## Exercise objective
The records are to be repeated in full, with the images removed.

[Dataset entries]
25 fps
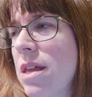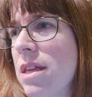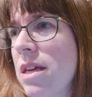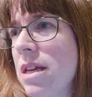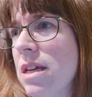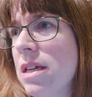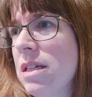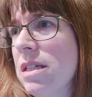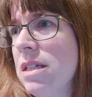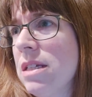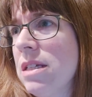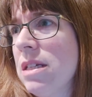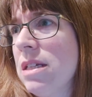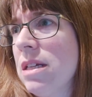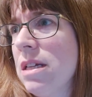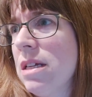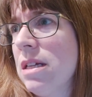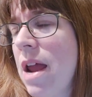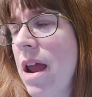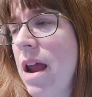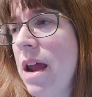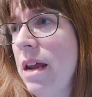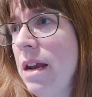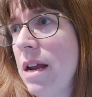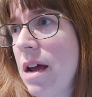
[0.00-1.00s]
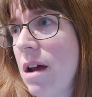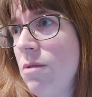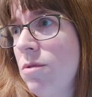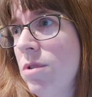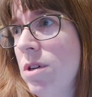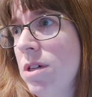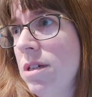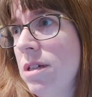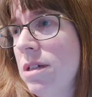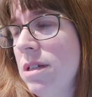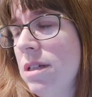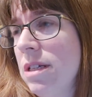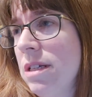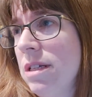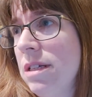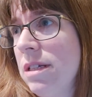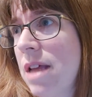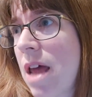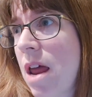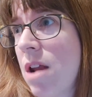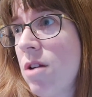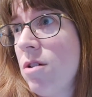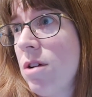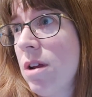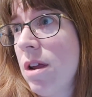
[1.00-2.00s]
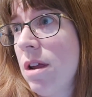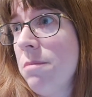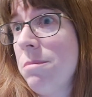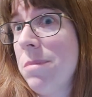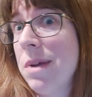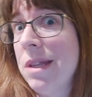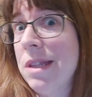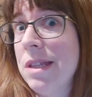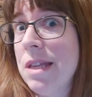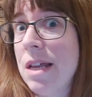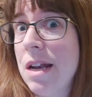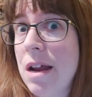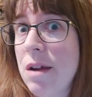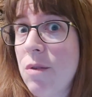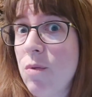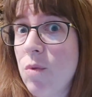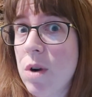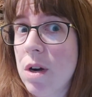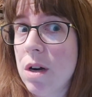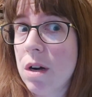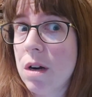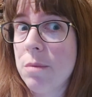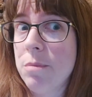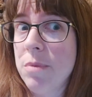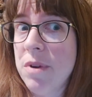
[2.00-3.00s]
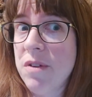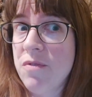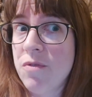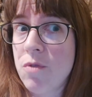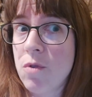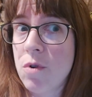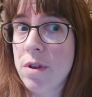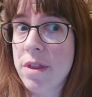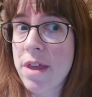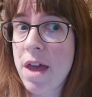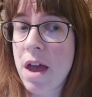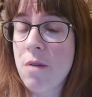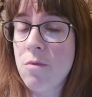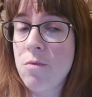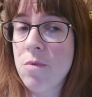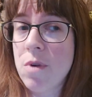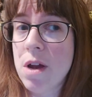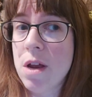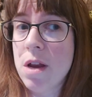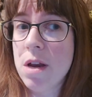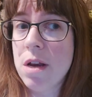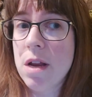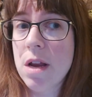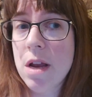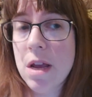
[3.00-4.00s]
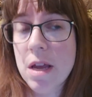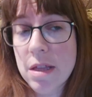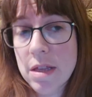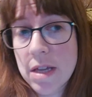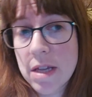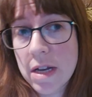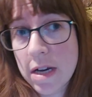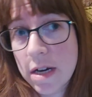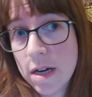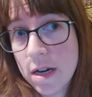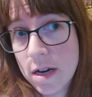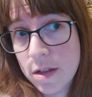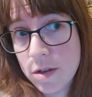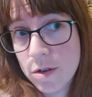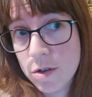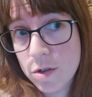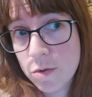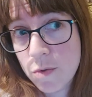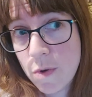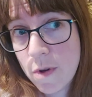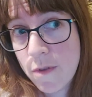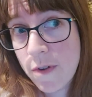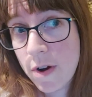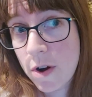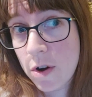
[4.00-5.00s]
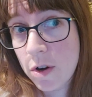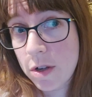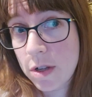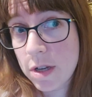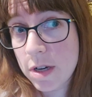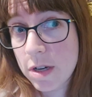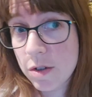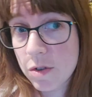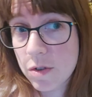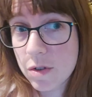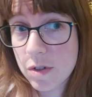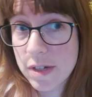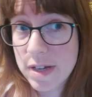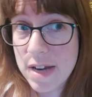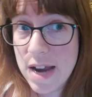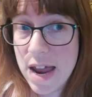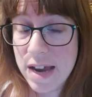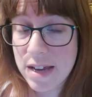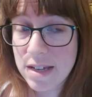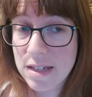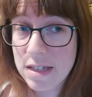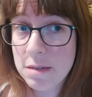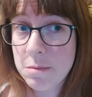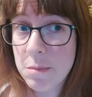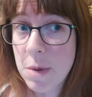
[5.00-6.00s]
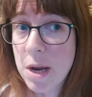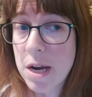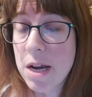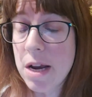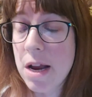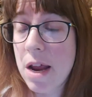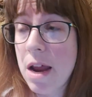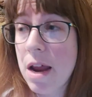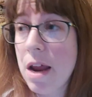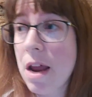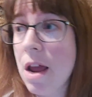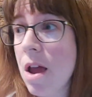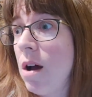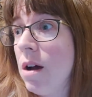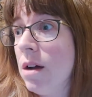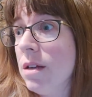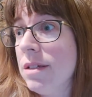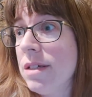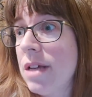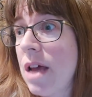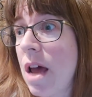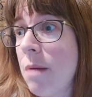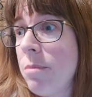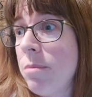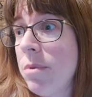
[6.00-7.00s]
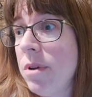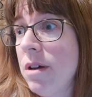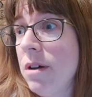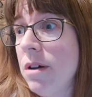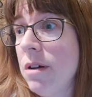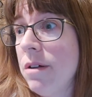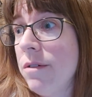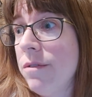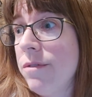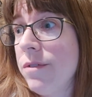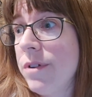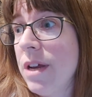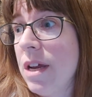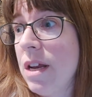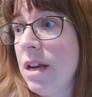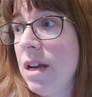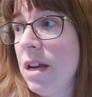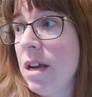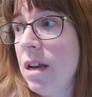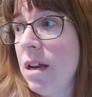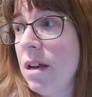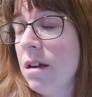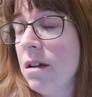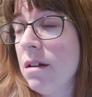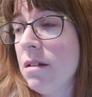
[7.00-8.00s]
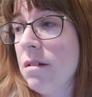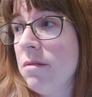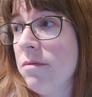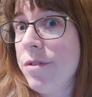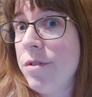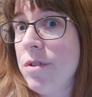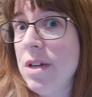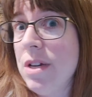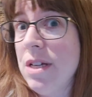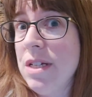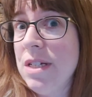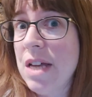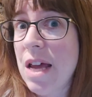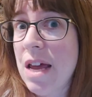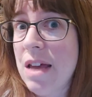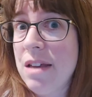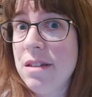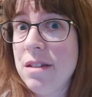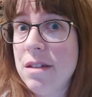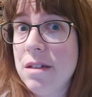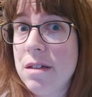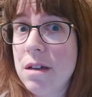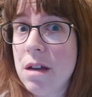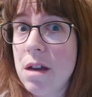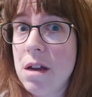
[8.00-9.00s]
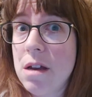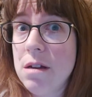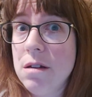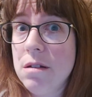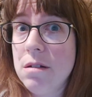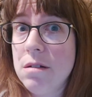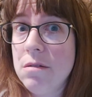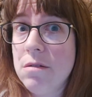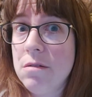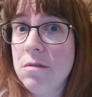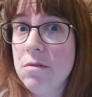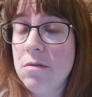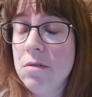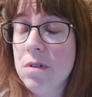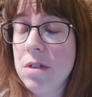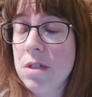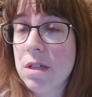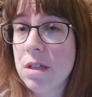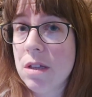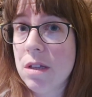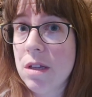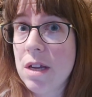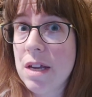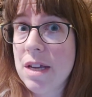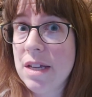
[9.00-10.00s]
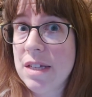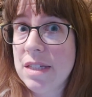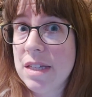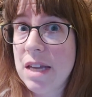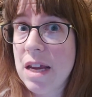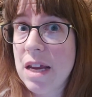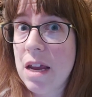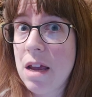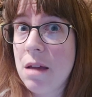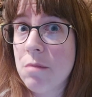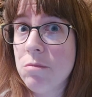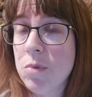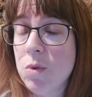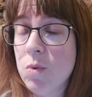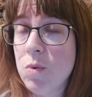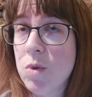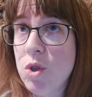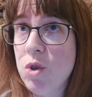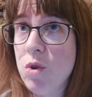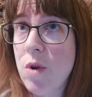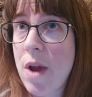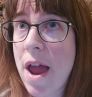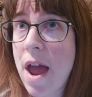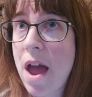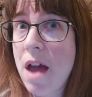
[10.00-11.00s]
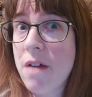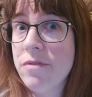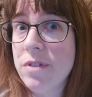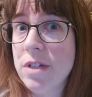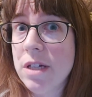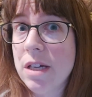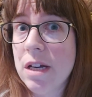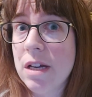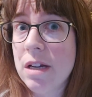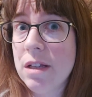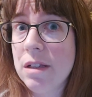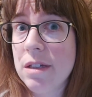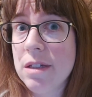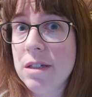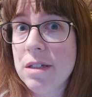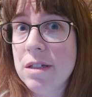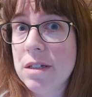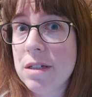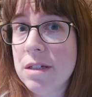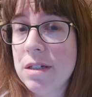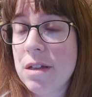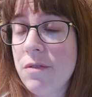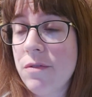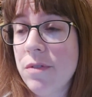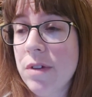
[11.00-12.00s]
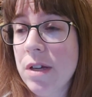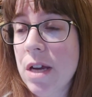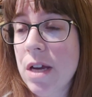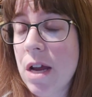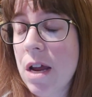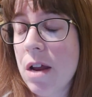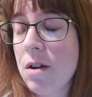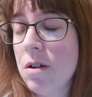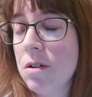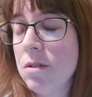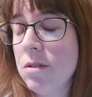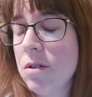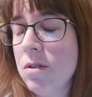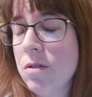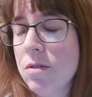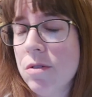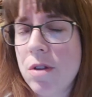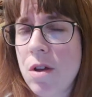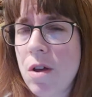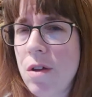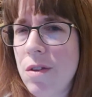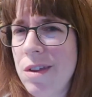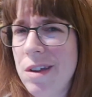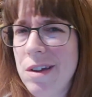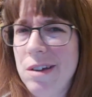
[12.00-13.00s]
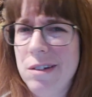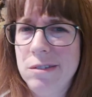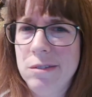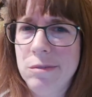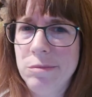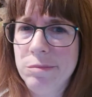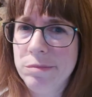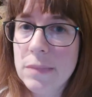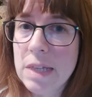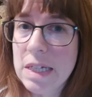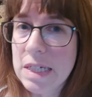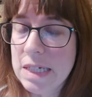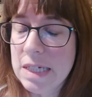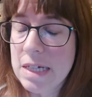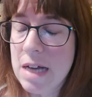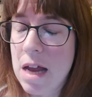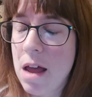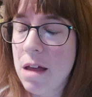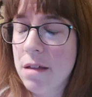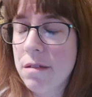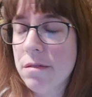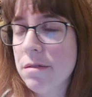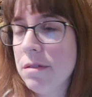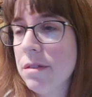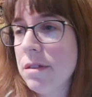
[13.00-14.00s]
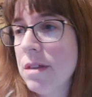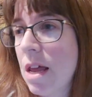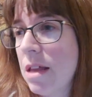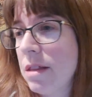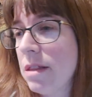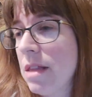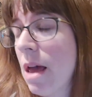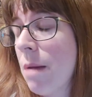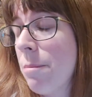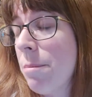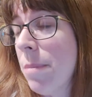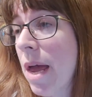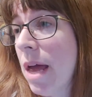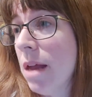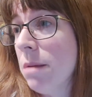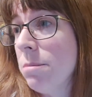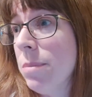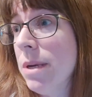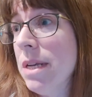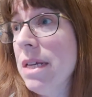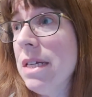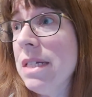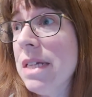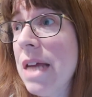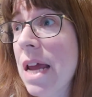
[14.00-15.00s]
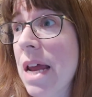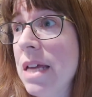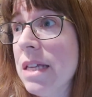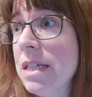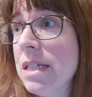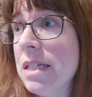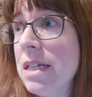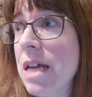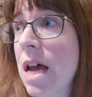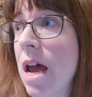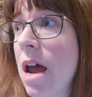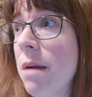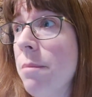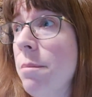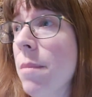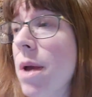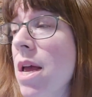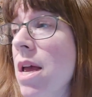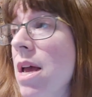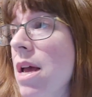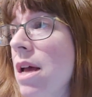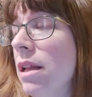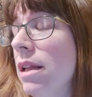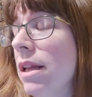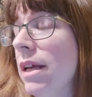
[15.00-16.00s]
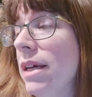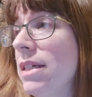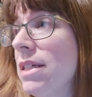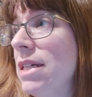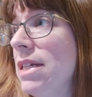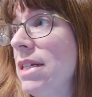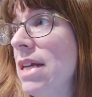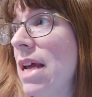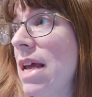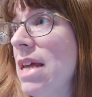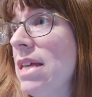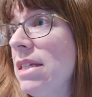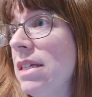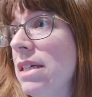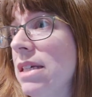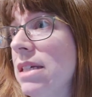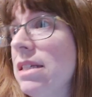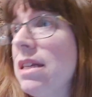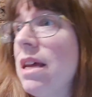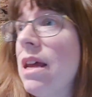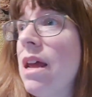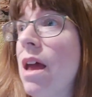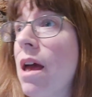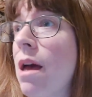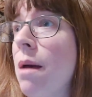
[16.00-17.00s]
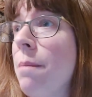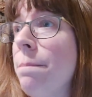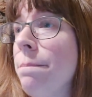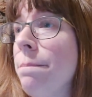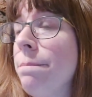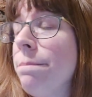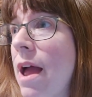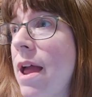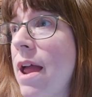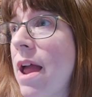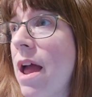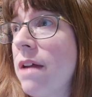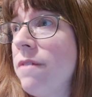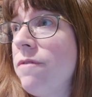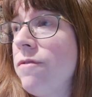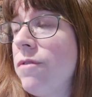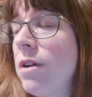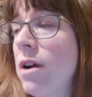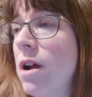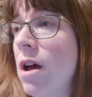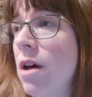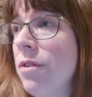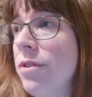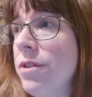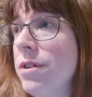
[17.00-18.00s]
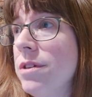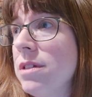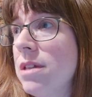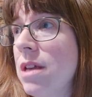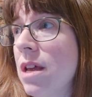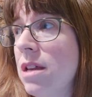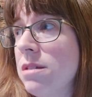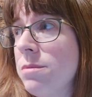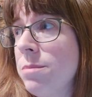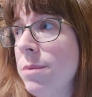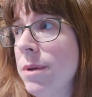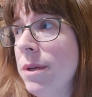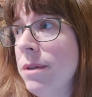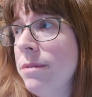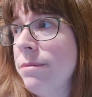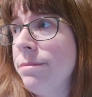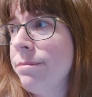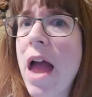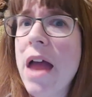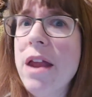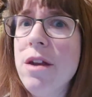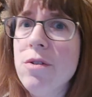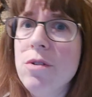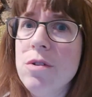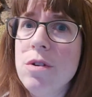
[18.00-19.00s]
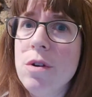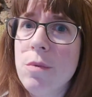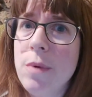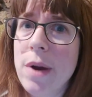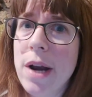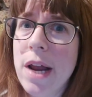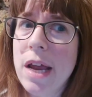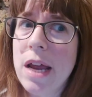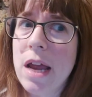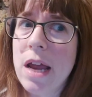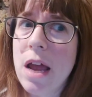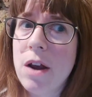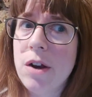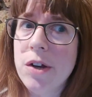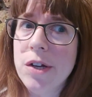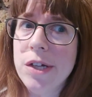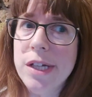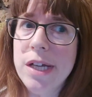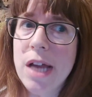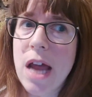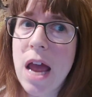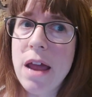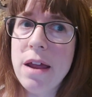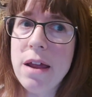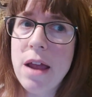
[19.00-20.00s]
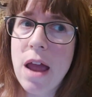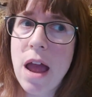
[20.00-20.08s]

I think it's 8 hours this Saturday, but then I work before that one, and then another 12-hour clinical next Monday, on top of getting 3 tests done recently, exams, which you have to get at least a 78 on those, although that's not that bad, but it takes time. Like today's exam I had for health assessment, I don't know what I got on it.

## Solution for this problem
25 fps
[0.00-1.00s]
[1.00-2.00s]
[2.00-3.00s]
[3.00-4.00s]
[4.00-5.00s]
[5.00-6.00s]
[6.00-7.00s]
[7.00-8.00s]
[8.00-9.00s]
[9.00-10.00s]
[10.00-11.00s]
[11.00-12.00s]
[12.00-13.00s]
[13.00-14.00s]
[14.00-15.00s]
[15.00-16.00s]
[16.00-17.00s]
[17.00-18.00s]
[18.00-19.00s]
[19.00-20.00s]
[20.00-20.08s]

I think it's 8 hours this Saturday, but then I work before that one, and then another 12-hour clinical next Monday, on top of getting 3 tests done recently, exams, which you have to get at least a 78 on those, although that's not that bad, but it takes time. Like today's exam I had for health assessment, I don't know what I got on it.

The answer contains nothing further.